En second lieu, si elle se prévaut de sa bonne foi, ce moyen ne saurait prospérer dès lors qu’elle ne sollicite pas la remise d’une dette liée à la perception indue d’une prestation. En outre, même si elle affirme n’avoir pris conscience de son erreur qu’à la réception, le 12 avril 2022, de l’attestation de fin de contrat délivrée par l’Office national belge de l’emploi, laquelle évoquait effectivement la possibilité d’obtenir, à l’issue de cette vacation, une indemnité de retour à l’emploi, il est constant qu’elle n’a pas déclaré cette activité. Par ailleurs, elle ne conteste pas le grief, soulevé par Pôle emploi en défense, selon lequel elle n’a pas non plus déclaré son congé de maternité. Par suite, l’ensemble de ces éléments est de nature à caractériser une fausse déclaration au sens de l’article L. 5412-2 du code du travail.

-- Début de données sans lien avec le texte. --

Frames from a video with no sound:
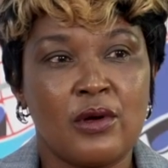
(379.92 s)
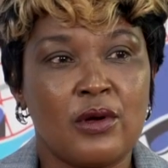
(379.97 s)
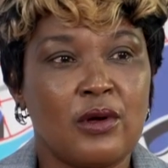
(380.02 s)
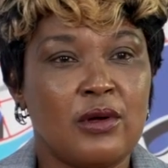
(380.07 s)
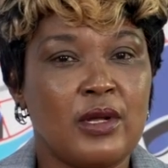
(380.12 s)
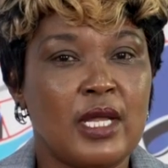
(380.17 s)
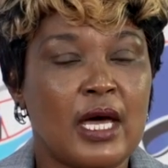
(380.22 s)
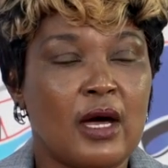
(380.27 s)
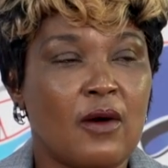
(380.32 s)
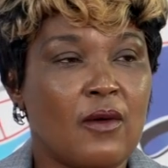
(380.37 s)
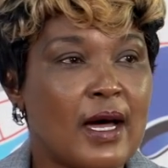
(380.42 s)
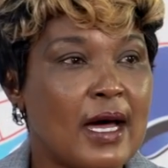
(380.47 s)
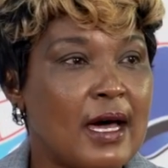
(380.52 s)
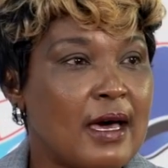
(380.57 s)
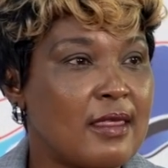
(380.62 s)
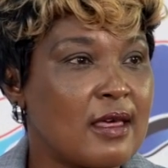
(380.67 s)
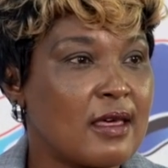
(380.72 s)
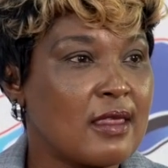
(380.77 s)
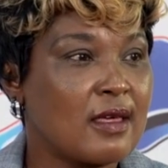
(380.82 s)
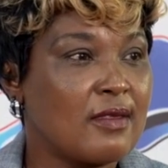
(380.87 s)
Now,
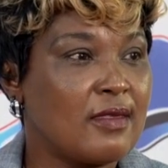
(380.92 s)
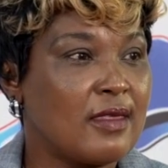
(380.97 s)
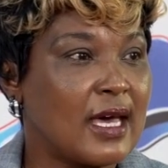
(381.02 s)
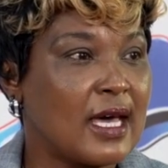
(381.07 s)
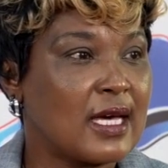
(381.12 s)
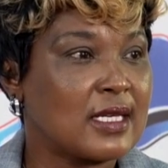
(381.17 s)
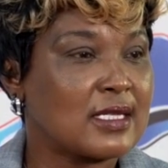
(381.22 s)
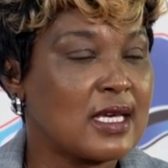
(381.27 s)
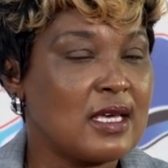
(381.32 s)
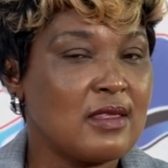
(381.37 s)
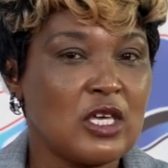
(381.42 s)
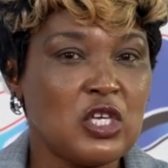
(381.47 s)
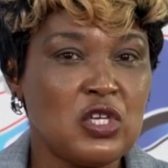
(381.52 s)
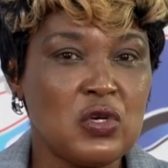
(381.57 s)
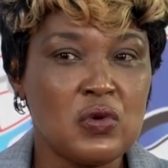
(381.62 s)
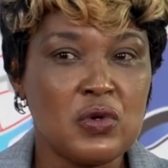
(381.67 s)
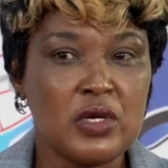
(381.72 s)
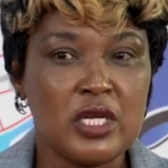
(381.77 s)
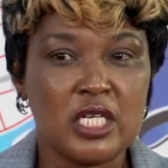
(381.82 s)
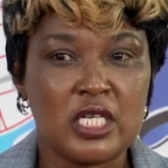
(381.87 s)
other than that, the
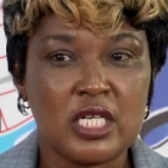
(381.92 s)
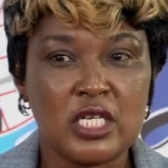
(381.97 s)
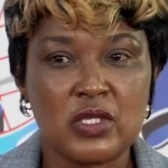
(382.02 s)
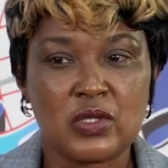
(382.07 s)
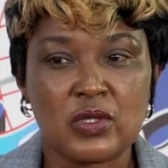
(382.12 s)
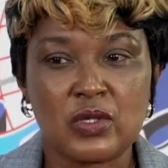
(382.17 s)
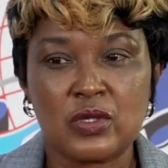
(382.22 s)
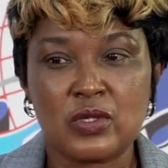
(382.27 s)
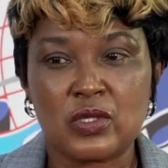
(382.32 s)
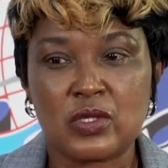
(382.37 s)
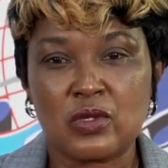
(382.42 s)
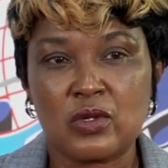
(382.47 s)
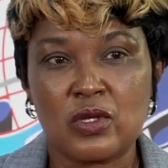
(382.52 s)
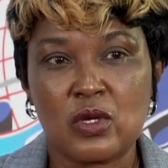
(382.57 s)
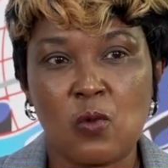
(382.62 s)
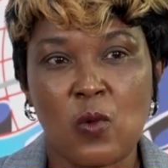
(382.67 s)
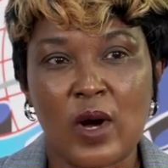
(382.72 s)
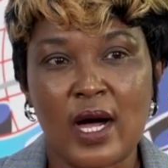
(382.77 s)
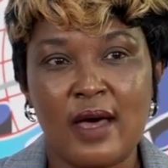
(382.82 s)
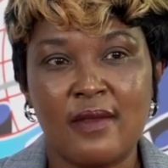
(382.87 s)
unit is also the
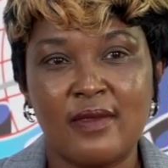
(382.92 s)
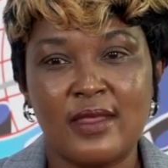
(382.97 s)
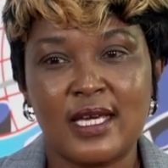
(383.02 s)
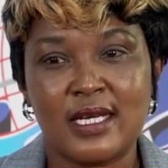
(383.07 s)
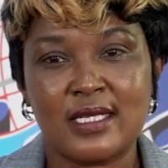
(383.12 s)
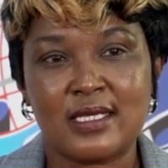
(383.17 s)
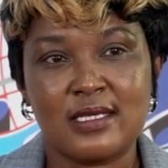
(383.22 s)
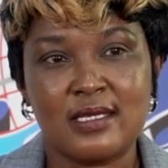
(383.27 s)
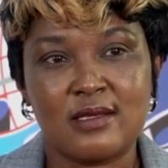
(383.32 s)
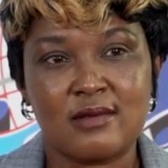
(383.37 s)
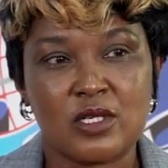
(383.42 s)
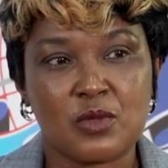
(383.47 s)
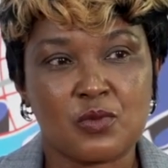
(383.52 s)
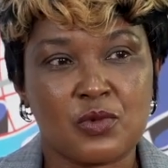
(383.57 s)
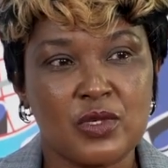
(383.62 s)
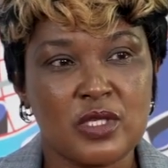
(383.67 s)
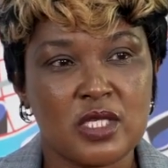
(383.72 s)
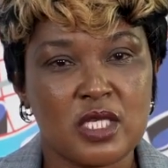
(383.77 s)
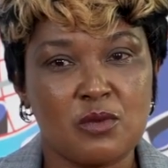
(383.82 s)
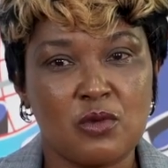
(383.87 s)
one that is
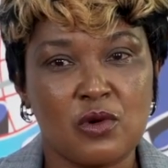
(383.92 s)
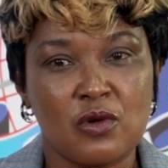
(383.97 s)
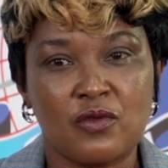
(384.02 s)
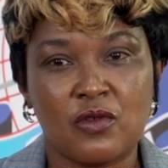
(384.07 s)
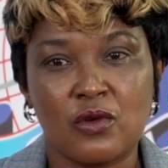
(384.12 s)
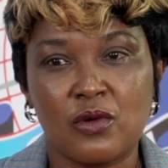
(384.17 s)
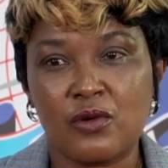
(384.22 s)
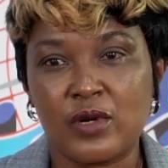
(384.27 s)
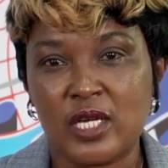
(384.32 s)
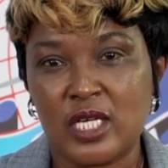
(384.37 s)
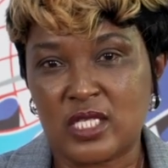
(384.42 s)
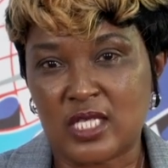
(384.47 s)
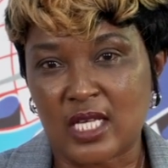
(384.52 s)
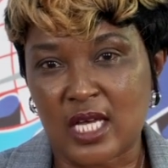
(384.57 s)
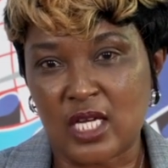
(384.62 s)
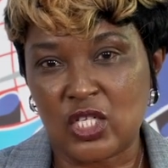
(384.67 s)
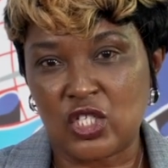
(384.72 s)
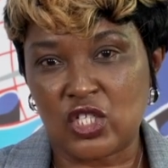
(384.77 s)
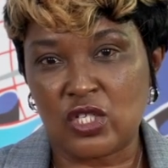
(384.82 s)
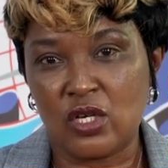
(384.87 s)
responsible for
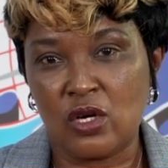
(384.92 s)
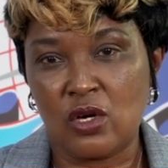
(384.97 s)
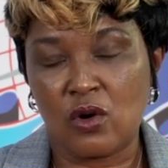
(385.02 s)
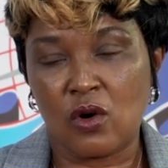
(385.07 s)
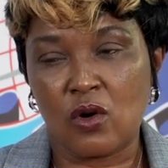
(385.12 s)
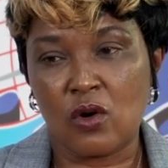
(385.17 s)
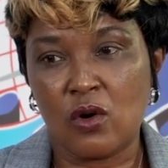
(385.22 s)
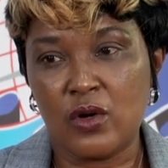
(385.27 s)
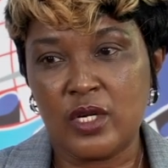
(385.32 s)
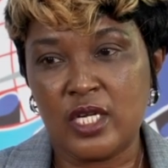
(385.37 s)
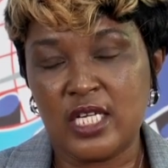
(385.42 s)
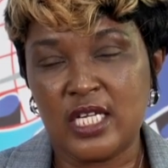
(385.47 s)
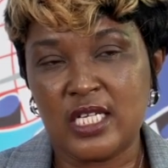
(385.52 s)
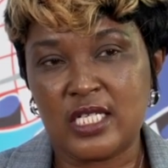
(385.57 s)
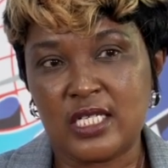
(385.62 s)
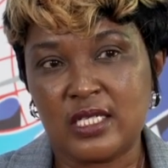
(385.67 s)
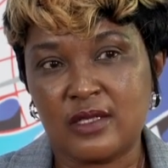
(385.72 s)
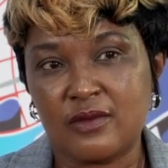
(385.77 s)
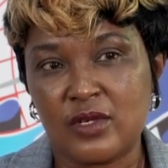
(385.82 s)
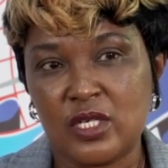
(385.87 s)
research,
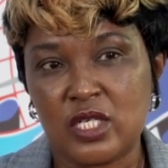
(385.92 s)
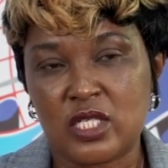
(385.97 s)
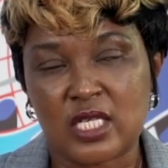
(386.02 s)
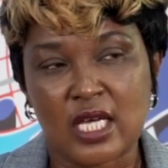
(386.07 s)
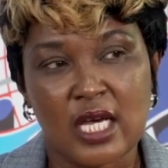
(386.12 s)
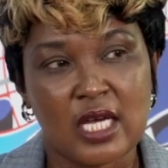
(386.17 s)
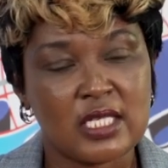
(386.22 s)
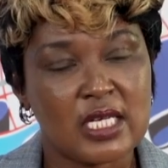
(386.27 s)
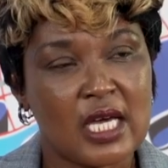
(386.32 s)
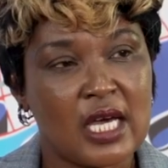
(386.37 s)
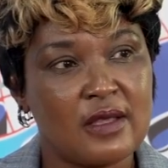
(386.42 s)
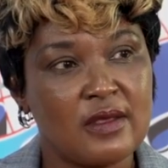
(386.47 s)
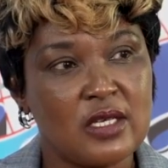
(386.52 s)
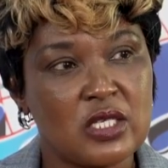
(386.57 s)
coordinating research at the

Il résulte de ce qui précède, sans qu’il soit besoin d’examiner la fin de non-recevoir soulevé par Pôle emploi en défense, qu’il y a lieu de rejeter la requête de Mme B….
D É C I D E :
Article 1er : La requête de Mme B… est rejetée.
Article 2 : Le présent jugement sera notifié à Mme B… et au ministre du travail et des solidarités.
Copie en sera adressée pour information au directeur régional de France travail des Hauts-de-France.
Rendu public par mise à disposition au greffe le 3 juin 2026.
Le magistrat désigné,
signé
J.-M. A…
La greffière,
signé
C. Lejeune
La République mande et ordonne au ministre du travail et des solidarités en ce qui le concerne ou à tous commissaires de justice à ce requis en ce qui concerne les voies de droit commun contre les parties privées, de pourvoir à l’exécution de la présente décision.